BEIJING: China's top two copper producers have signed concentrate supply deals with Chilean miner Antofagasta for the first half of 2020, two sources familiar with the matter said on Tuesday.
Jiangxi Copper Co and Tongling Nonferrous Metals Group signed the contracts earlier than usual because of concerns about the future supply of copper concentrate, the sources said. Concentrate is partially processed copper ore that is the feedstock used to make refined metal.
Contracts for annual supply are typically not agreed until around the time of the Asia Copper Week conference in Shanghai in November. These early contracts underscore the smelters' desire to secure concentrate supply as competition for ore increases.

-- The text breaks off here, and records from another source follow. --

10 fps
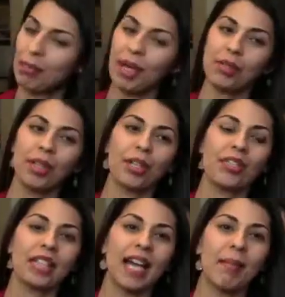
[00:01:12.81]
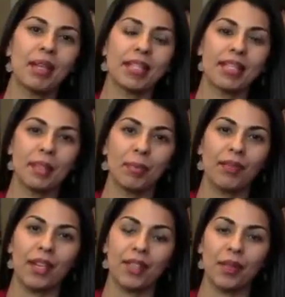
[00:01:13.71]
Batra Hershey. I'm an assistant
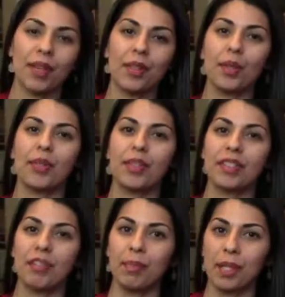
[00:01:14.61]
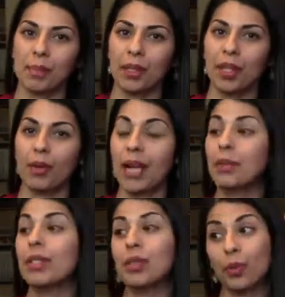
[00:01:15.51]
professor at the University of Pittsburgh
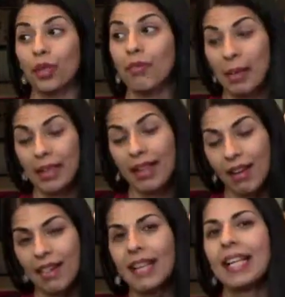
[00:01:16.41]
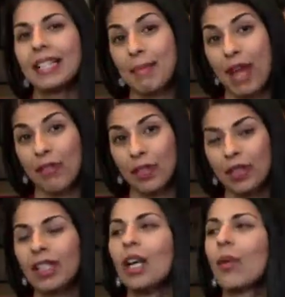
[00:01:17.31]
Graduate School of Public Health. It's a
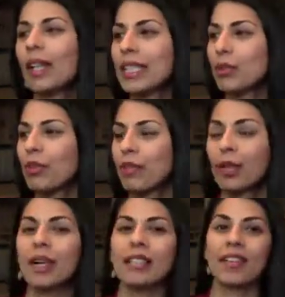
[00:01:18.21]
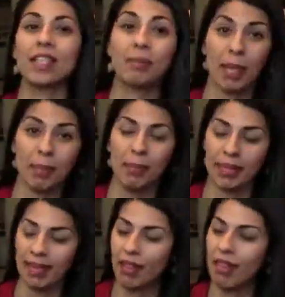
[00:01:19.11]
mouthful. We like to refer to ourselves as Pitt
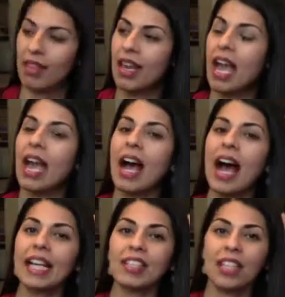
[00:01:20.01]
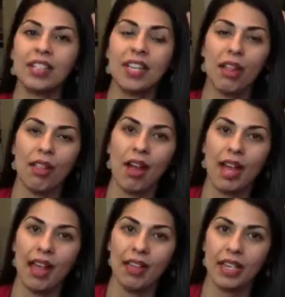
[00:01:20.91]
Public Health. I teach health law
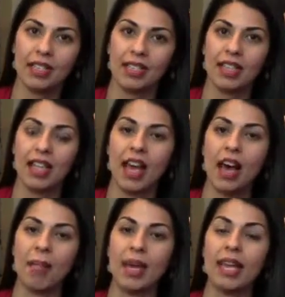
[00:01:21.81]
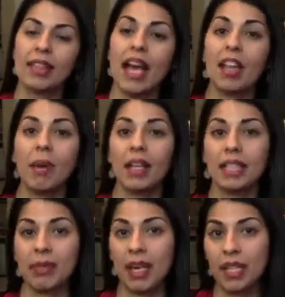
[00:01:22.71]
and ethics in the Health
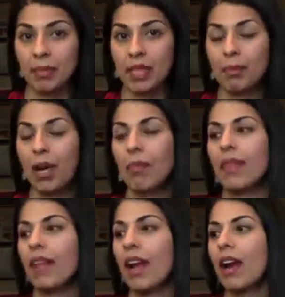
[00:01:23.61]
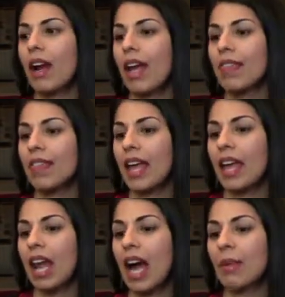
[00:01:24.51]
Policy and Management Department there, and
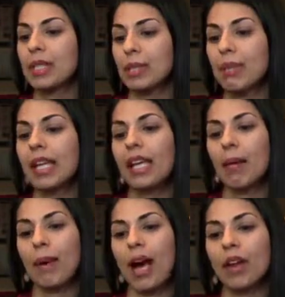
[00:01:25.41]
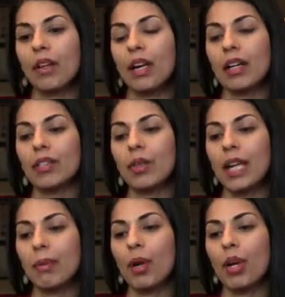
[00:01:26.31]
then I was speaking about a
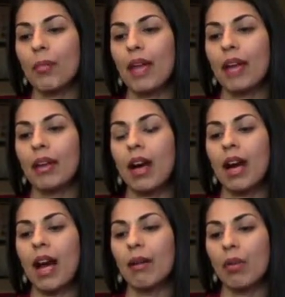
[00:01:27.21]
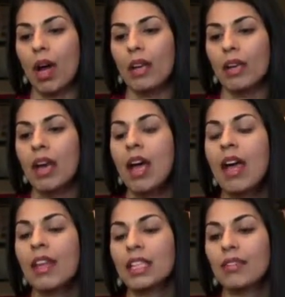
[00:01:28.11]
training program that I run
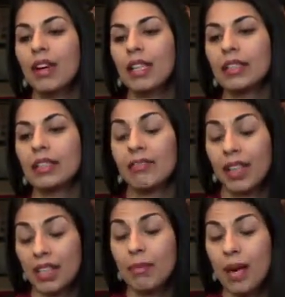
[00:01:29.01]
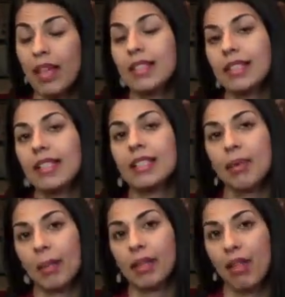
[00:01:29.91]
that's funded by the
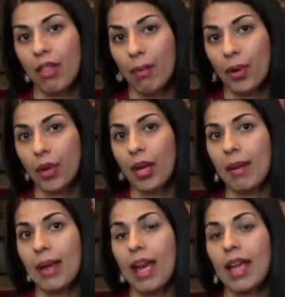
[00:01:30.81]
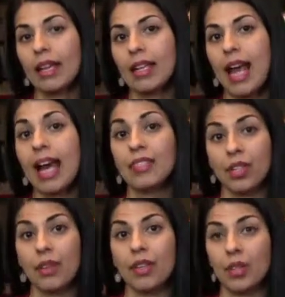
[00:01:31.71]
CDC Public Health Law Program and
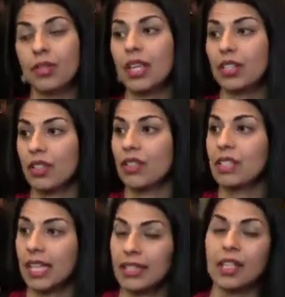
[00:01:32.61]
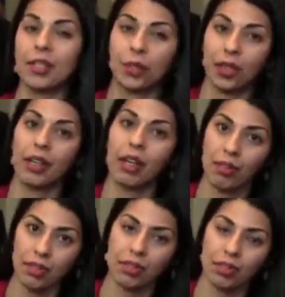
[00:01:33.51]
ASTA, the Association of State and Territorial
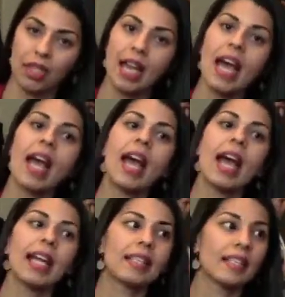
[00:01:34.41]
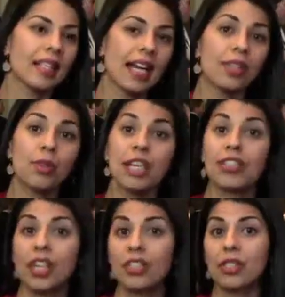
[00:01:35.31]
Health Officials. It's designed to
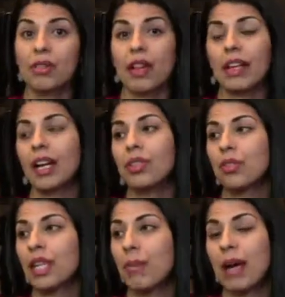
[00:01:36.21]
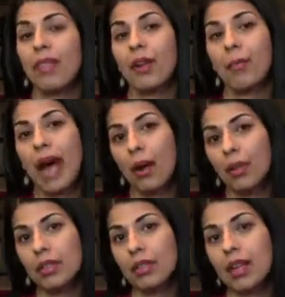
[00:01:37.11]
train judges around the country about their
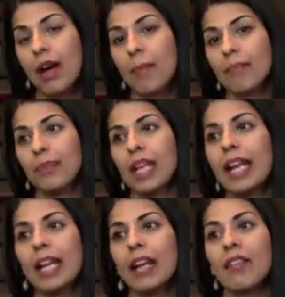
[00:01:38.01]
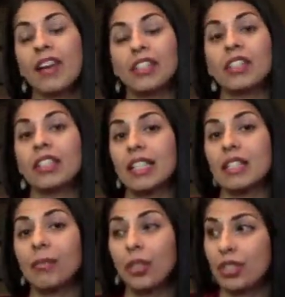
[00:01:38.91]
powers in an infectious
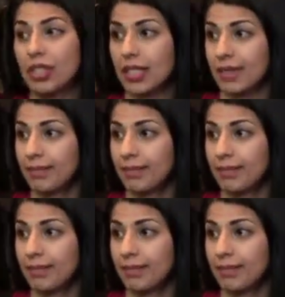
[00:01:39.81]
disease emergency.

The volume stipulated in the deals is unclear.
"I think early negotiation would be a common way because of the tightness of the (concentrates) market," one of the sources said.
That supply tightness has pushed treatment and refining charges (TC/RCs), the amount miners pay to smelters to process copper concentrates into refined metal, lower since the start of 2019.
One of the sources put the TC/RCs that Jiangxi and Tongling agreed with Antofagasta under the contracts at $64 a tonne and 6.4 cents a pound, while the second source gave a range of $64 to $70 a tonne and 6.4 to 7 cents a pound.
A Jiangxi Copper spokesman said he was unable to confirm the deal, while Tongling Nonferrous did not immediately respond to a request for comment. Antofagasta did not immediately respond to a request for comment outside of normal working hours.
Both of the sources said the agreed rates were not a TC/RC benchmark for 2020, without elaborating. Discussions on the 2020 benchmark are likely to start at the LME Week event in London in October ahead of a potential settlement at the Shanghai conference.
The 2019 TC/RC benchmark was agreed last November by Jiangxi Copper and Antofagasta at $80.80 a tonne and 8.08 cents a pound, although spot rates <AM-CN-CUCONC> have recently plunged to as low as $57 a tonne, the lowest since November 2012, amid rising smelting capacity and disruptions to mine supply.